Yes. And even though the average income differs enormously among the “white” countries, not to mention social and economic stratification inside any of those societies, it’s hard to judge the people in distant lands for not knowing that and making an easy assumption: white = rich
I was "rich" as a 22 year old NYC waiter tourist in Greece. My 1999 2000$ of spending $ to spend 14 days was like 4 months of avg salary. Even when ripped off it wasn't NYC prices. A luxury hotel with a balcony view of Mediterranean cost 60$ per night and back then Ramada Inn Queens was 150$. Luxury stay in NYC was 500$ a night; an extravagance Id never afford then or today.
First: most of the world has lower prices. Second: No matter what, a tourist is affluence defined. Going away to another country, purely for fun not for a family funeral, wedding, etc is beyond the means of 98% of the world. To even have a workplace that would hold your job is such affluence. For example: Anyone working in a restaurant (like i did) who leaves will not have work when they return. They cant just close they have to hire replacement immediately. Whenever I returned from greece I had to find a new job. The owners rarely travelled; unless they had trusted partners , a brother, to cover.
So to the shopkeepers and locals and such, who will never see the world, the tourist is an object of envy.

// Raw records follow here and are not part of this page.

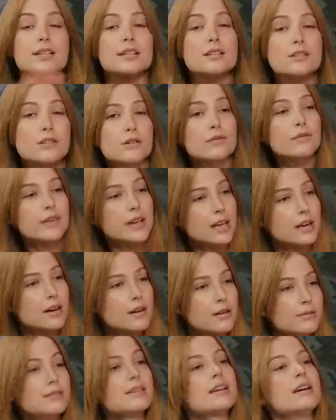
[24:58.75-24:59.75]
I did two
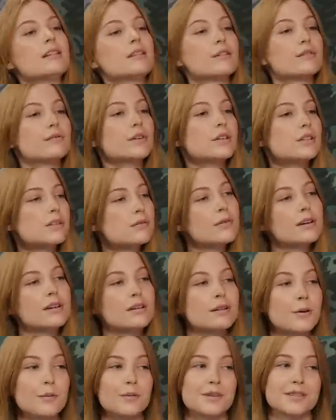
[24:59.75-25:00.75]
videos. The first
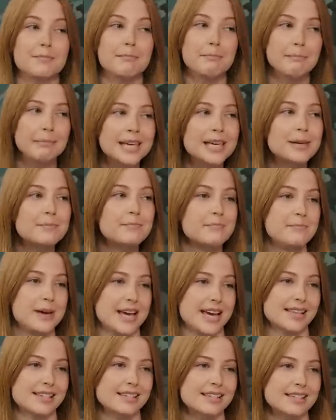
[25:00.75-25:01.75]
one was meme
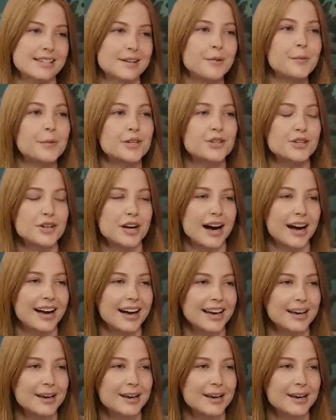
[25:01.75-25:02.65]
based, which I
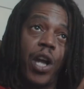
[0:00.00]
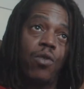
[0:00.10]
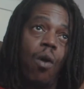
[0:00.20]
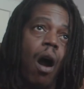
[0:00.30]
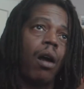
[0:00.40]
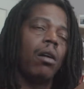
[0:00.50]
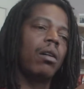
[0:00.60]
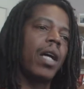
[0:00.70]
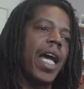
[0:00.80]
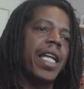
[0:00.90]
where you are
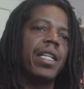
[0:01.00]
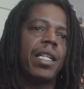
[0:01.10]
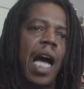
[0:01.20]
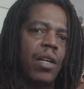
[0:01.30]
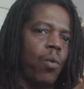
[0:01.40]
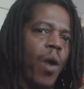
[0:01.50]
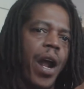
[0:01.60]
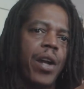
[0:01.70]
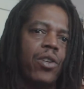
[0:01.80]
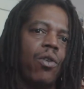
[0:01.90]
and kind of
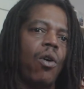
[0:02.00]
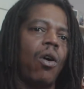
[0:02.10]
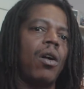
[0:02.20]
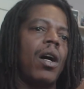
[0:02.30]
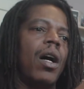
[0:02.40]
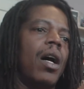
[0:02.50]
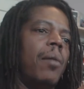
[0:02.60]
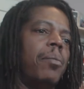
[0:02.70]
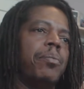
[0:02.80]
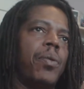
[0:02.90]
where your
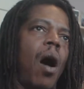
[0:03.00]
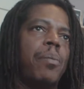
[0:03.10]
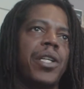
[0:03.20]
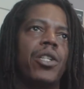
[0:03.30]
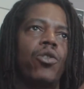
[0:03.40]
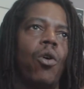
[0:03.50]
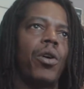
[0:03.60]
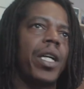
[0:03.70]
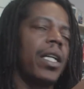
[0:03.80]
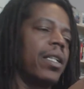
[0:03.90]
property is
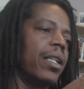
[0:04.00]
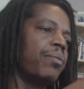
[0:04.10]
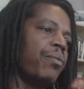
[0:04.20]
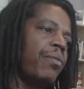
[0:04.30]
oriented,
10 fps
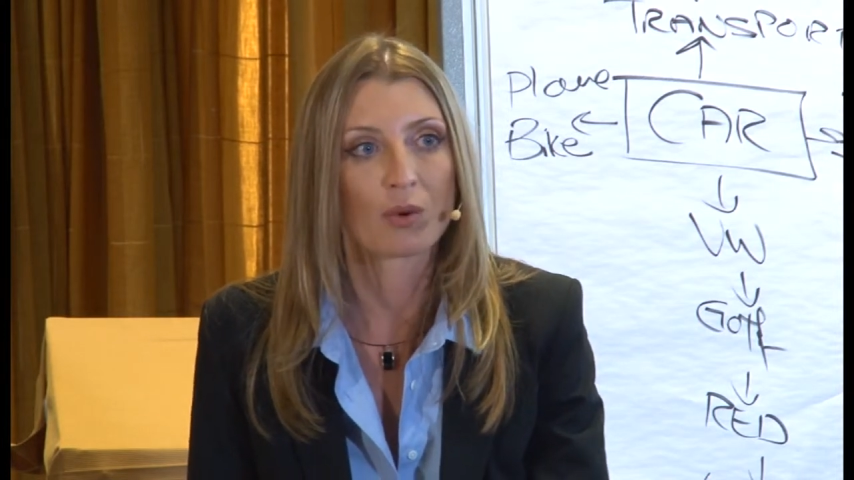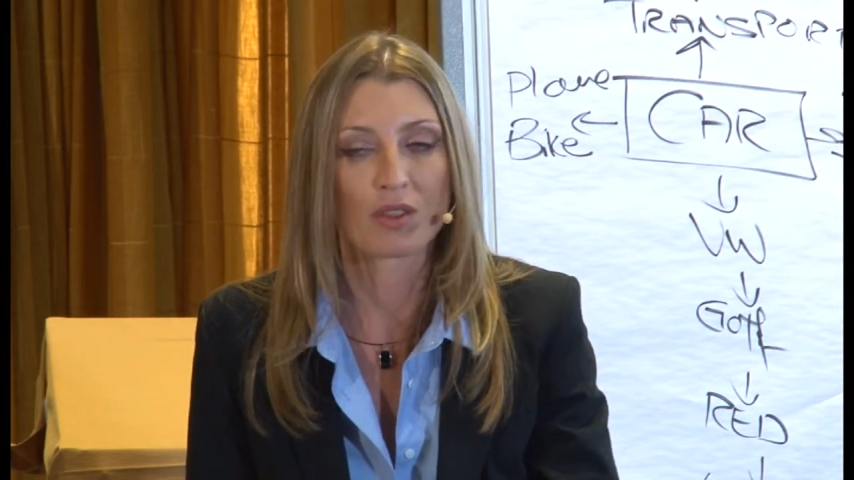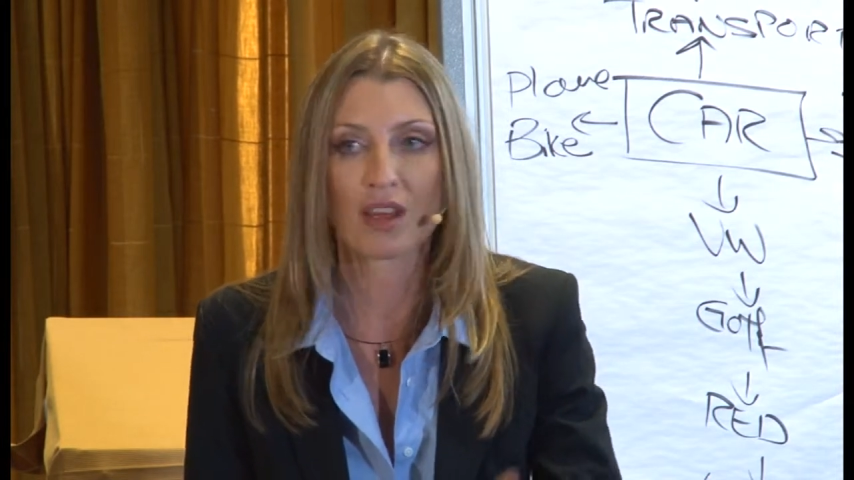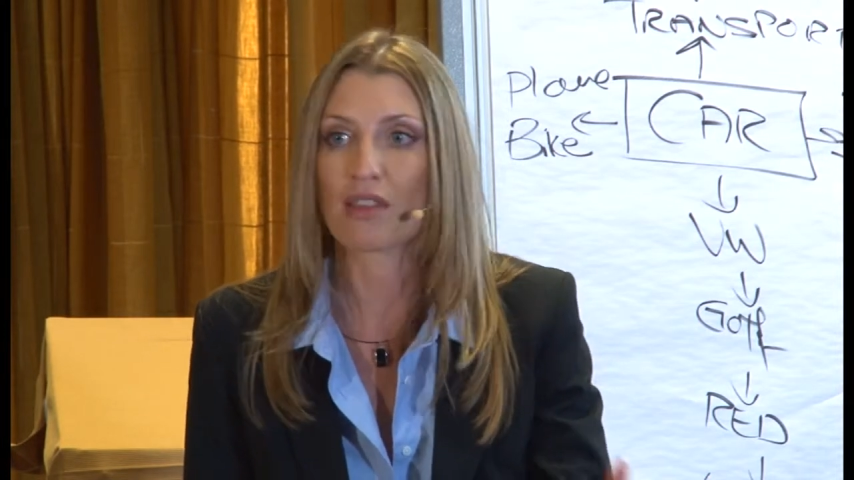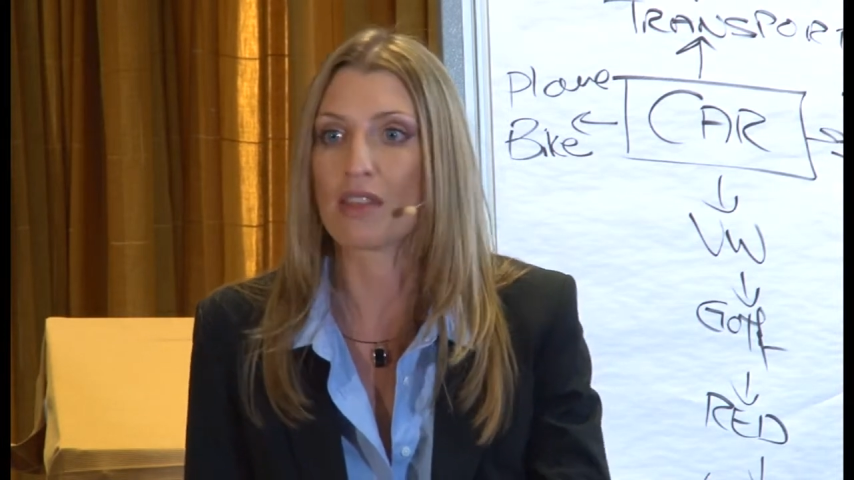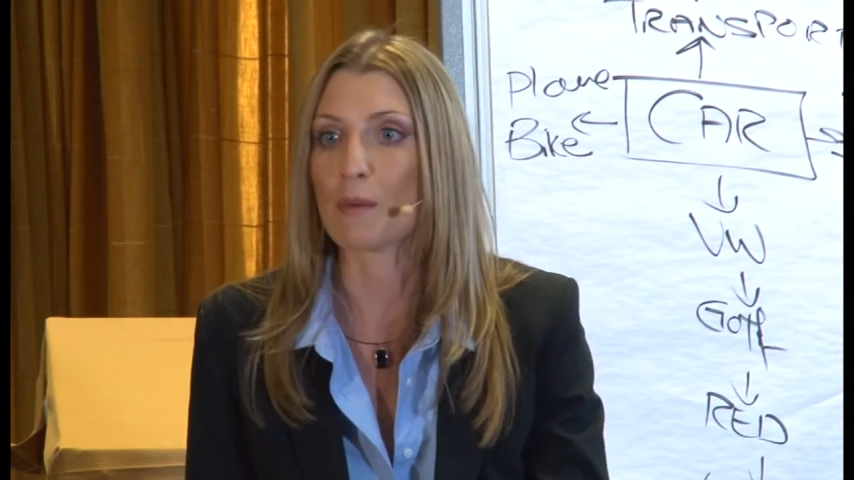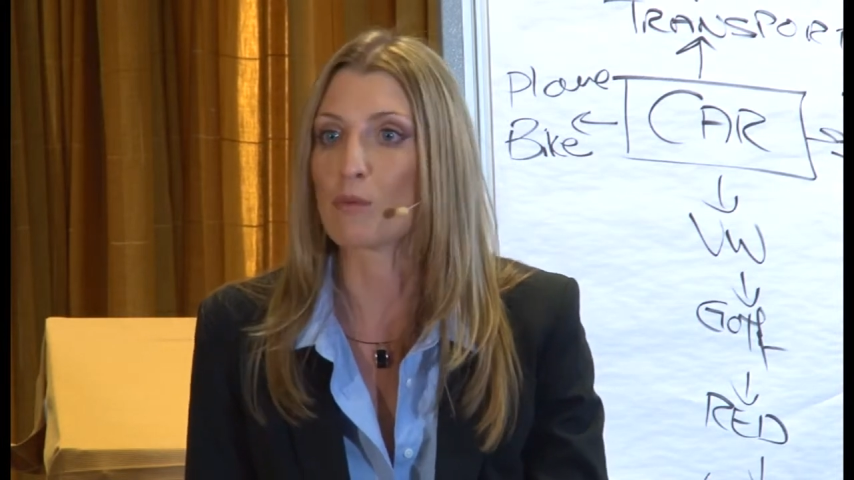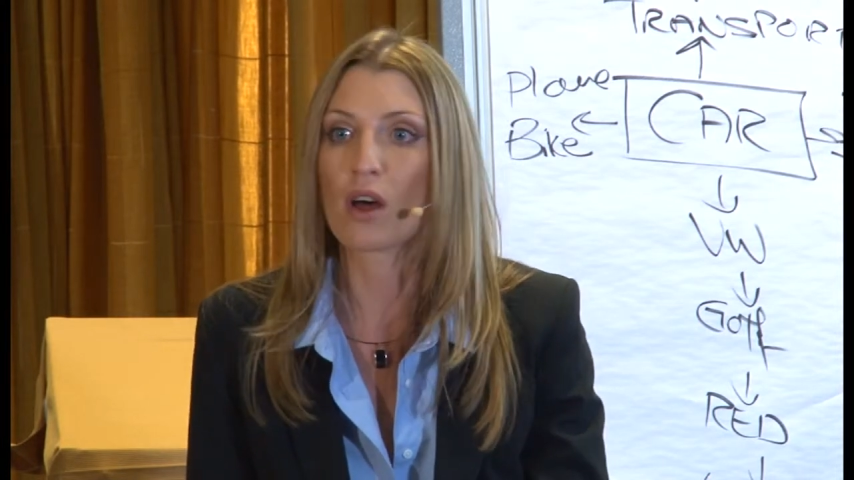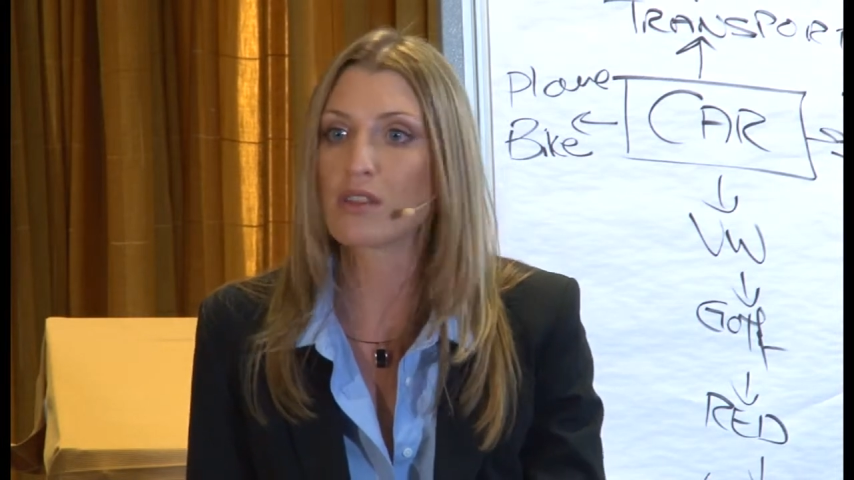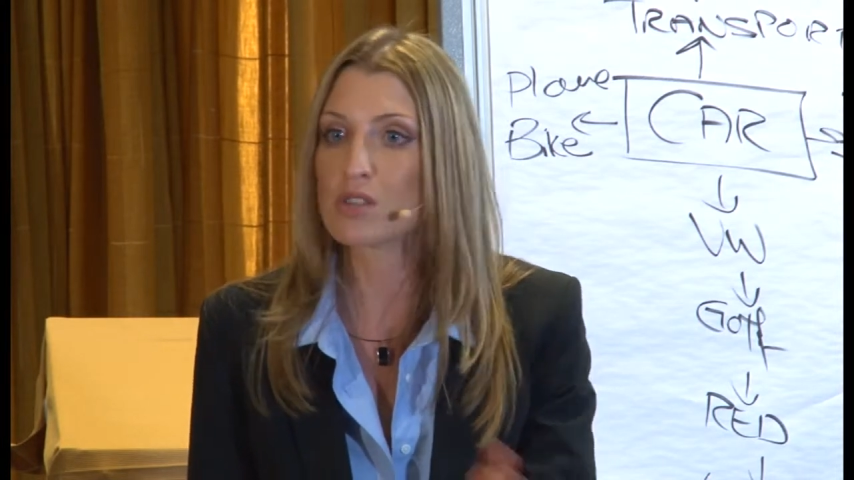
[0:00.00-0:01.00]
without
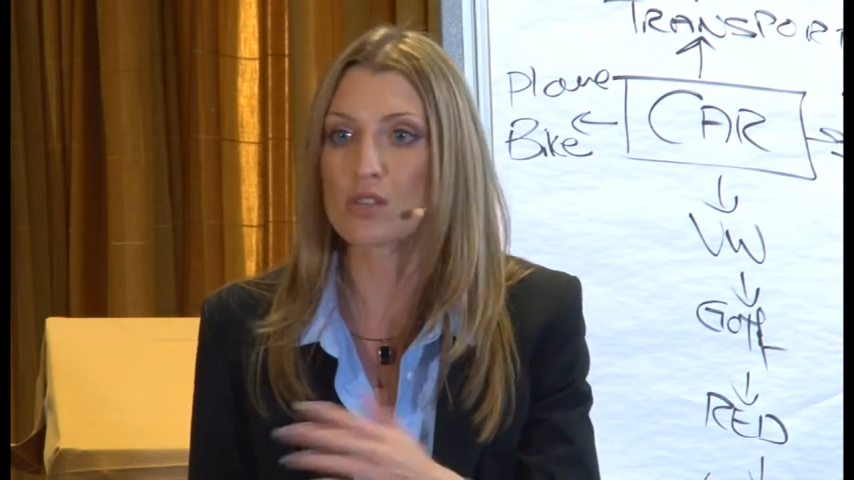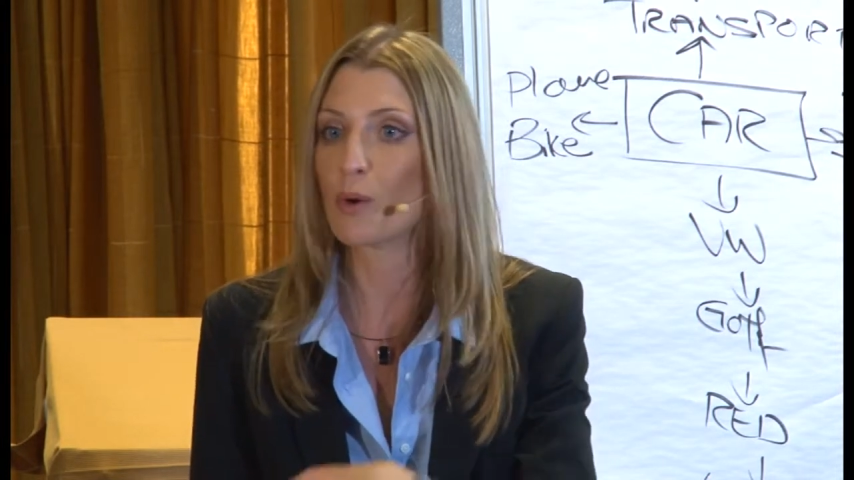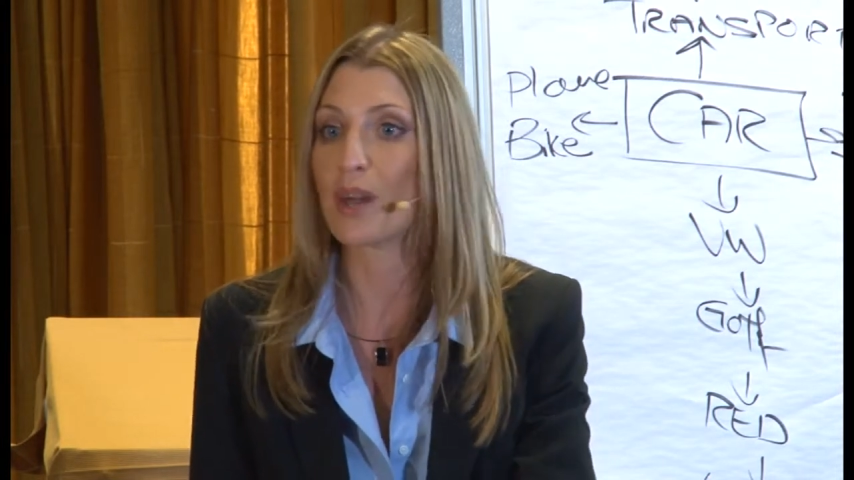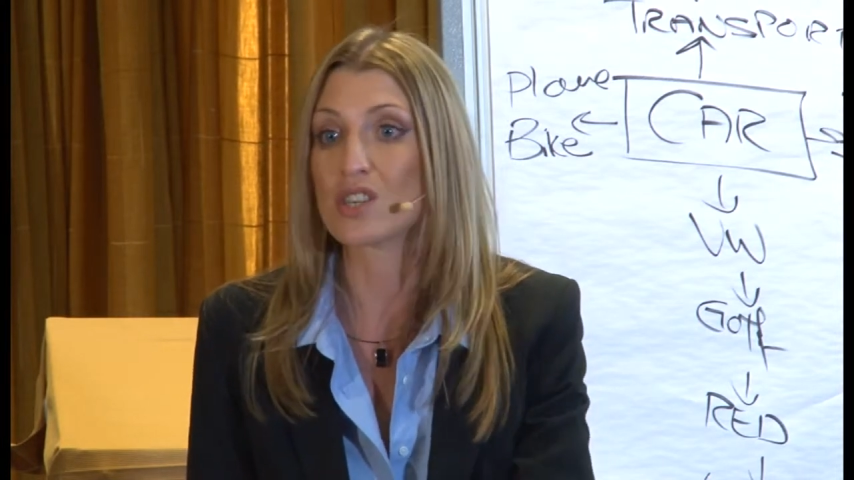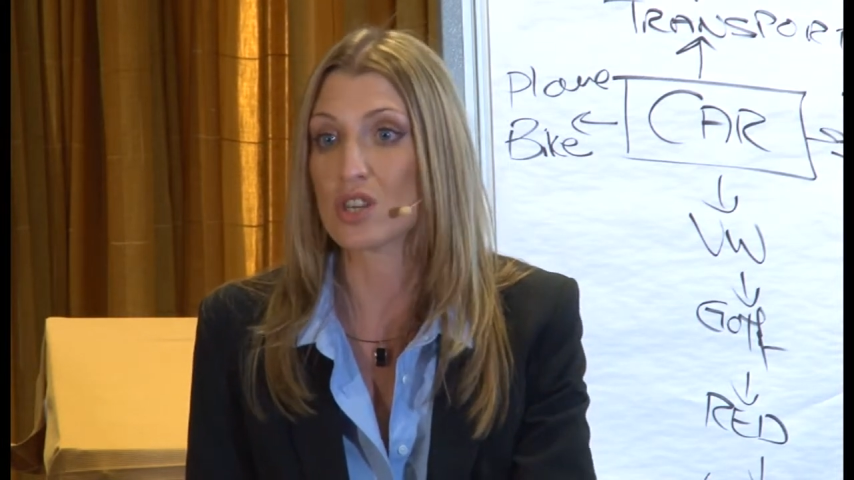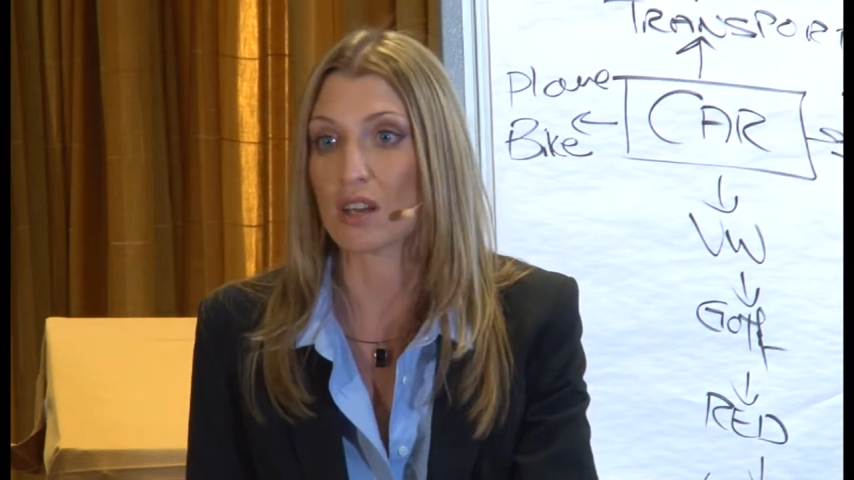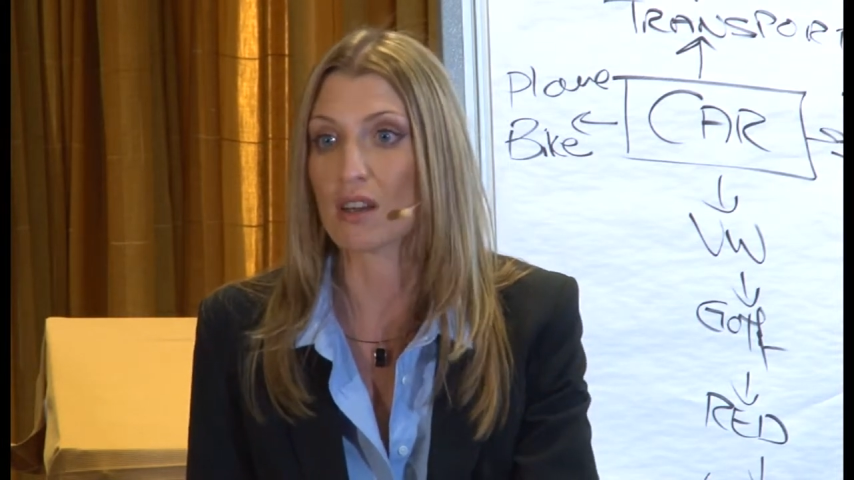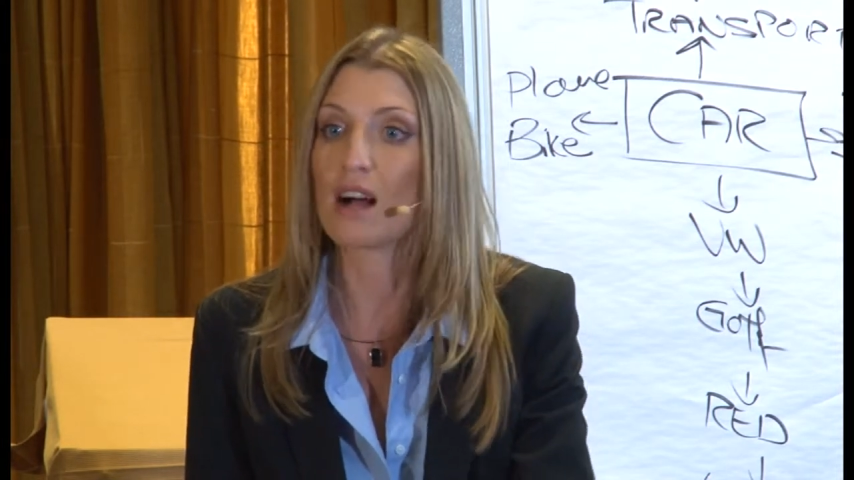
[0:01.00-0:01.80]
them. Rather just go away and check.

When I was in Cameroon talking with local people the sentences were all same..we Wolof are the good ones the other are thieves then we Fulani are the good ones the rest are beggars then We Bujumba are the good ones the others are liars and criminals….and so on and on and on…
Diversity is their strenght.
PS fundamentally I agree with you. It’s not agreeable to be judged and treated as though you have no independent thought and belong to collective guilt
Thanks for this, it’s not a place I would ever wish to go but I really appreciate the insight.